Nouveau coup dur pour les artistes canadiens. Le gouvernement conservateur de Stephen Harper aurait décidé de supprimer en catimini un fond destiné à favoriser le développement des nouvelles technologies et des médias interactifs. Montréal, l'un des chefs de file dans ce domaine, pourrait être particulièrement touchée.

Le Globe and Mail a révélé dans son édition de samedi que Patrimoine Canada ne renouvellera pas la subvention annuelle de 14,5 millions de dollars du Fonds des nouveaux médias dont la mission officielle est de promouvoir «la conception, la production, la commercialisation ou la distribution de nouveaux médias culturels canadiens de qualité supérieure, originaux, interactifs ou en ligne».

Patrimoine Canada n'a pas commenté cette information hier, mais les principaux acteurs du milieu n'ont pas attendu sa confirmation pour monter au créneau. Ils sont échaudés. Le gouvernement a retranché depuis la mi-août 45 millions de dollars des budgets de 13 programmes visant notamment à assurer le rayonnement des artistes canadiens à l'étranger, une politique qui avait déjà fait naître un concert de critiques et poussé les artistes à sortir manifester dans les rues de Montréal mercredi dernier.

Le regroupement des producteurs multimédias croit cette nouvelle coupe aura un impact «brutal» sur l'indépendance des créateurs de Montréal et du Québec. «Le fond était le seul programme qui permettait aux producteurs de développer des projets qui ne sont pas liés à des émissions de télévision (...) et de développer des projets multimédias autonomes de langue française», a dit hier Marc Beaudet, président du RPM.

Perdre un savoir-faire

D'après ses calculs, les projets francophones seraient privés de quelque 5 millions de subventions, sur les 14,5 millions distribués dans tout le pays. «On risque de perdre à tout jamais un savoir-faire exceptionnel de la part de nos producteurs québécois», a écrit Marc Beaudet dans une lettre diffusée au membres du RPM, dont La Presse a obtenu copie. «C'est tout un volet du financement de la production multimédia qui s'envole».

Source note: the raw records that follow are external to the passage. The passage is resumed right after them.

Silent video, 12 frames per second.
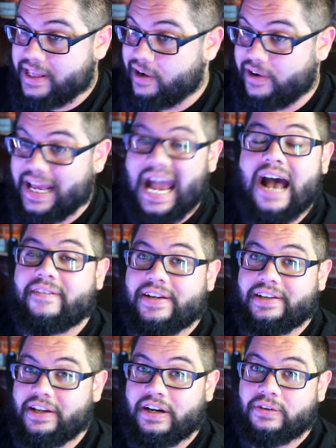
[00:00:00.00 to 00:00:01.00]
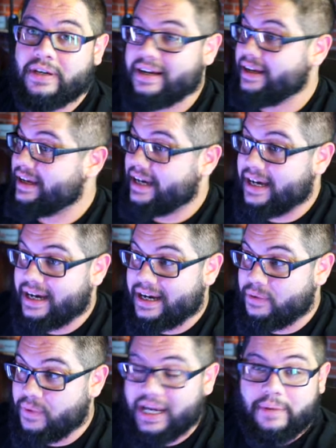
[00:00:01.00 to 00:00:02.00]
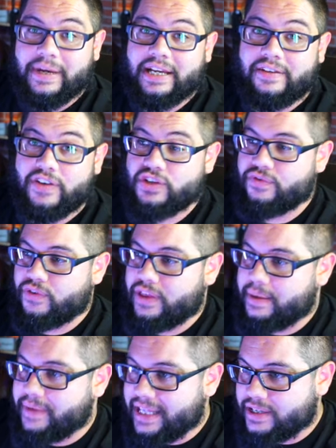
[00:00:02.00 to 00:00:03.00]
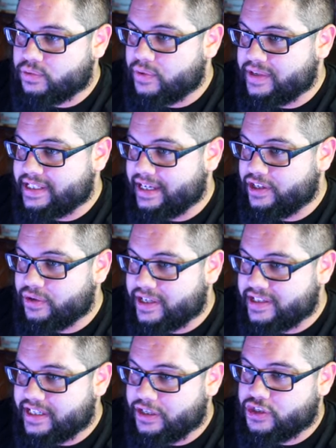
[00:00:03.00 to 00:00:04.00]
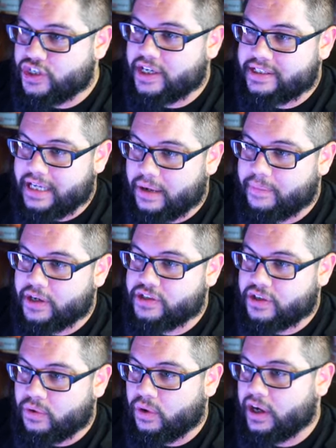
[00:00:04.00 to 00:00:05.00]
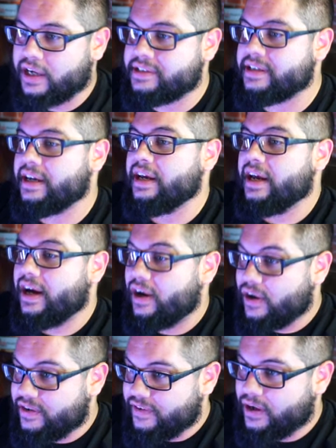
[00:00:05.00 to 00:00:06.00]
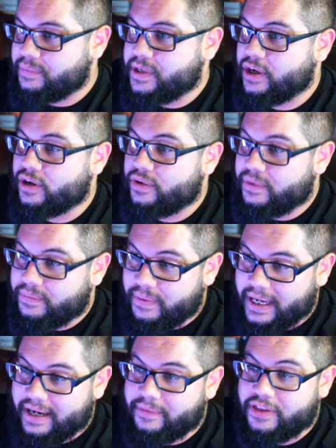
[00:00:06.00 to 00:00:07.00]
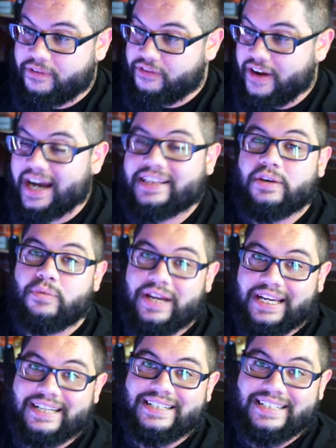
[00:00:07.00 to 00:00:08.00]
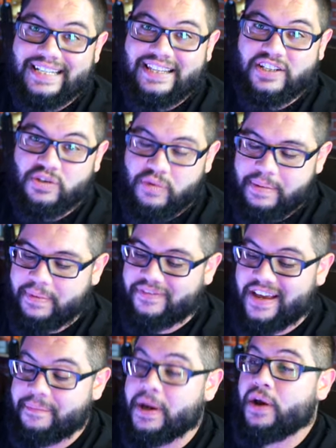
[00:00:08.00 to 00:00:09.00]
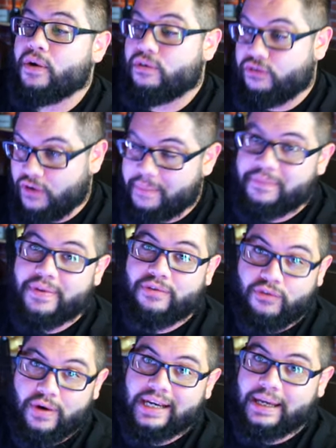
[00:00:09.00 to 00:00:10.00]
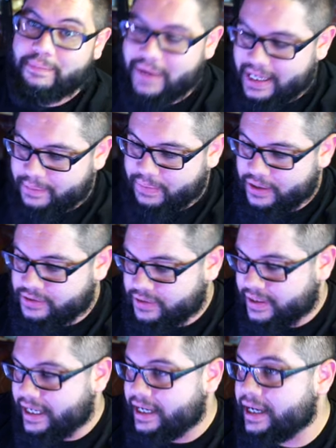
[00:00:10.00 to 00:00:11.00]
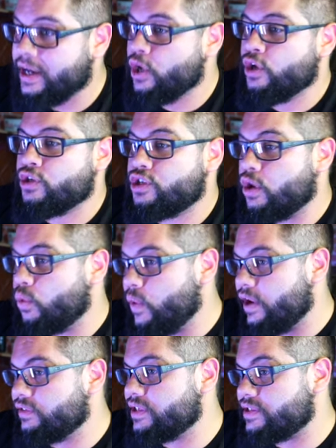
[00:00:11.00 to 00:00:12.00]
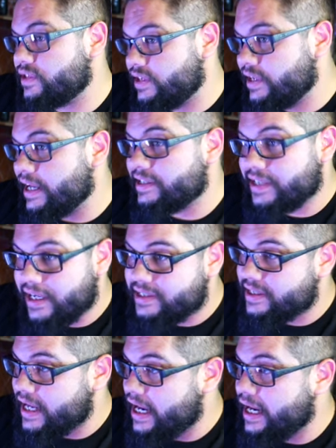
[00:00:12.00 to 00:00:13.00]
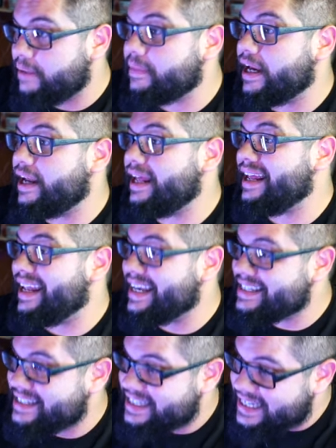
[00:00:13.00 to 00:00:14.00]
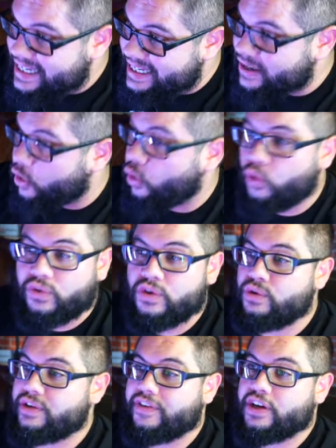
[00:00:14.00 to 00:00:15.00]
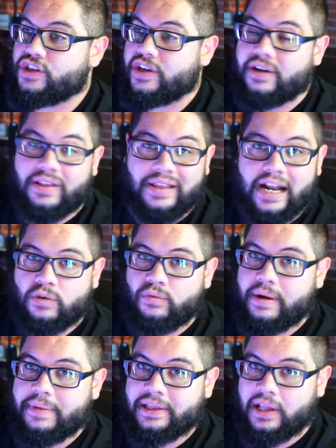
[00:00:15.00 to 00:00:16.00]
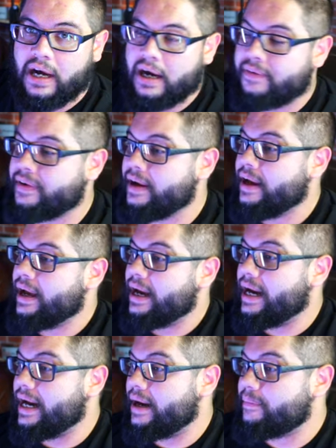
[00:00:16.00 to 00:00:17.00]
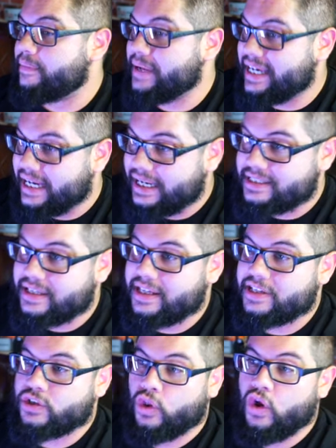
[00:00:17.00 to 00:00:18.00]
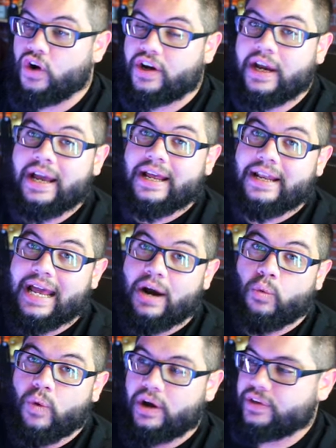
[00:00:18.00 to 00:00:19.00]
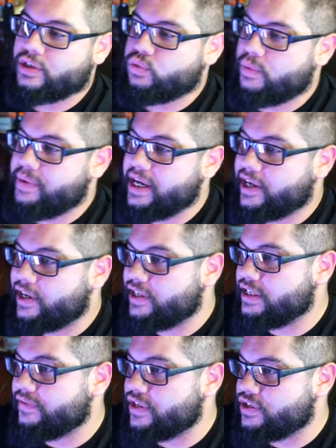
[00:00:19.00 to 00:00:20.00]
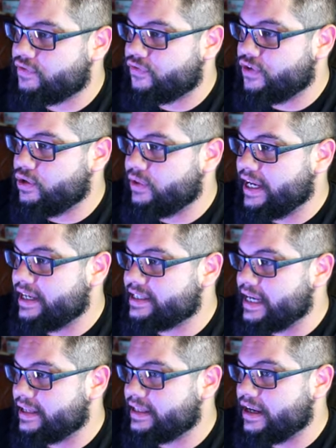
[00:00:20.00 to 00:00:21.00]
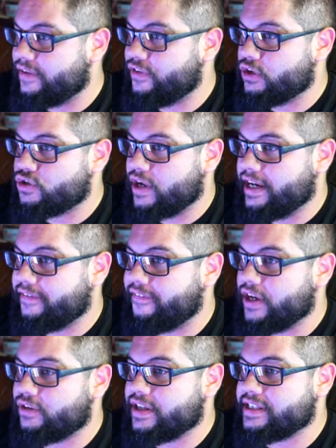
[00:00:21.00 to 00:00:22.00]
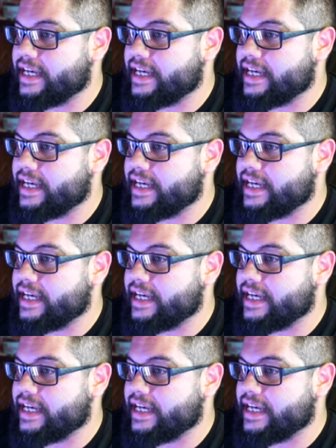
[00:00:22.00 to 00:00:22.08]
they already have it, you know, uh, we got to make a division for them. And that's what we see. And you can see just how much the quads are developed here by the fact that we can see the sweep of them from the freaking back pose, okay? So wellness gets its name, and it is the whole new division a lot of women love um, because of this look. Now, wellness would be a good division for you ladies out there if you're trying to figure this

«C'est comme si on coupait tout le financement du secteur de la recherche et du développement des industries. Le multimédia, c'est l'innovation, l'avenir», a renchéri en entrevue Christian O'Leary, porte-parole du Conseil des arts de Montréal. Il est d'avis que «le coup sera très dur pour Montréal en particulier, qui est très compétitif dans ce domaine.»

Le critique libéral en matière de Culture, Denis Coderre, dont le parti a promis de faire de cette question un enjeu majeur de la prochaine électorale, a sauté sur l'occasion pour tirer à boulets rouges sur les Conservateurs. «Cela confirme leur statut de dinosaure. Ils n'ont pas compris que la nouvelle génération médiatique est en pleine expansion, en plein développement.»

Selon M. Coderre, les conservateurs ne perçoivent la culture qu'en termes de «coûts». «Elle représente 7,4% de notre PIB. Ce n'est pas une dépense, mais un investissement.»

Le gouvernement Harper a aussi été accusé de «manquer de transparence», hier. «Encore une fois, le nouvelle sort une fin de semaine, ce n'est pas une coïncidence... on espère limiter l'impact», a relevé, parmi d'autres, Marc Grégoire, président de la Société des Auteurs de Radio, Télévision et Cinéma. Il craint que les consommateurs se tournent désormais vers les créations américaines ou françaises, au détriment des québécoises. «Il n'y a plus de frontières avec internet», a-t-il rappelé.

Quant à l'hypothèse que le fond soit remplacé par un nouveau programme, soulevée dans le Globe And Mail hier, elle n'a pas suffit à calmer les esprits. «Il serait beaucoup plus productif de consulter les principaux intéressés pour savoir comment améliorer ce qui est déjà en place, au lieu de tout couper et de laisser les gens dans une profonde incertitude», a dit Chrstian O'Leary.

Les artistes manifesteront mercredi dans les rues de Québec contre l'ensemble des coupes annoncées depuis le début de l'été par les Conservateurs.